In the early morning hours of December 16, 1985, Officer Emmet Dupas of the New Orleans Police Department saw a 1976 Oldsmobile Cutlass stopped at the intersection of Elysian Fields and Claiborne Avenues. A passenger exited the vehicle and, when he observed Officer Dupas, he got back into the car and the driver of the car sped away. Officer Dupas, following the car, ran a computer check on the car license plate number. The check revealed that the Oldsmobile was registered and owned by a man living in Kenner. Officer Dupas then drove alongside the car and recognized the driver as the defendant, Benjamin Lee, whom he had arrested seven months earlier for possession of a stolen vehicle.

Officer Dupas signaled the defendant to pull over. He did not do so immediately, but rather drove further down the street, turned onto a side street and then pulled over under an overpass. Defendant exited the car and walked over to Officer Dupas. The officer asked the defendant who owned the car and Lee replied that he had just bought the car and was in the process of transferring the registration to his name. Officer Dupas then asked for the bill of sale. Lee returned to the car, and began reaching toward the floorboard of the car rather than the glove compartment. Officer Dupas grabbed Lee's arm and ordered him and the passenger out of the car, telling them to go to the front of the vehicle and put their hands in plain view of the hood of the car. Officer Dupas then went back to the car, looked in the open door, and saw a gun lying on the floorboard of the car. When questioned about the gun, Lee replied that he did not know to whom it belonged or how it got in the car. Officer Dupas confiscated the gun, but allowed Lee and his companion to leave the scene in the car.

Officer Dupas then contacted the robbery division of the police department, inquiring as to whether any recent robberies had taken place in the eastern part of the city.

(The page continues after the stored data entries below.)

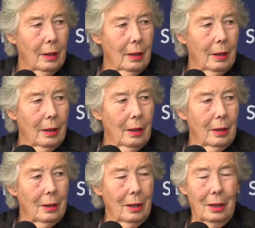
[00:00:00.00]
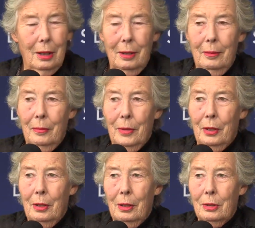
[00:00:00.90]
And so
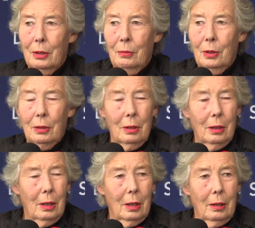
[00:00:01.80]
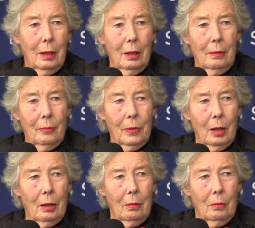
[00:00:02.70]
I said, "Well,
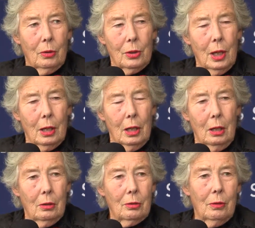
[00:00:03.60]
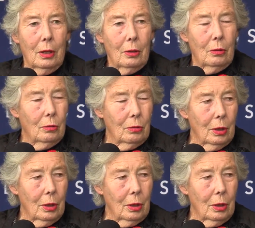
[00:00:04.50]
what's that kiosk around the corner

The robbery division confirmed that an armed robbery had taken place earlier in the day and that the perpetrator's description matched that of Lee. Subsequently, an officer in charge of robbery investigation compiled a photographic lineup consisting of six pictures, one of which was Lee's. The victim of the armed robbery positively identified Lee as the man who robbed him. A warrant was obtained for Lee's arrest.

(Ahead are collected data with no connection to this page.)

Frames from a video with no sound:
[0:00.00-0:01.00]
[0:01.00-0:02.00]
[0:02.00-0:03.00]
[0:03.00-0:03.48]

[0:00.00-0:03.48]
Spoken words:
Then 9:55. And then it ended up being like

*1165 When arrested, police found a gun on the floorboard of the car and another gun in Lee's pocket.

On appeal, the defendant argues that the initial stop of the oldsmobile in the early morning of December 16th was improper because Officer Dupas had neither probable cause nor reasonable suspicion of criminal activity to stop the car. More particularly, he argues that he was under arrest when Officer Dupas ordered him out of the car, and because there was no probable cause for his arrest, the seizure of the gun was unlawful.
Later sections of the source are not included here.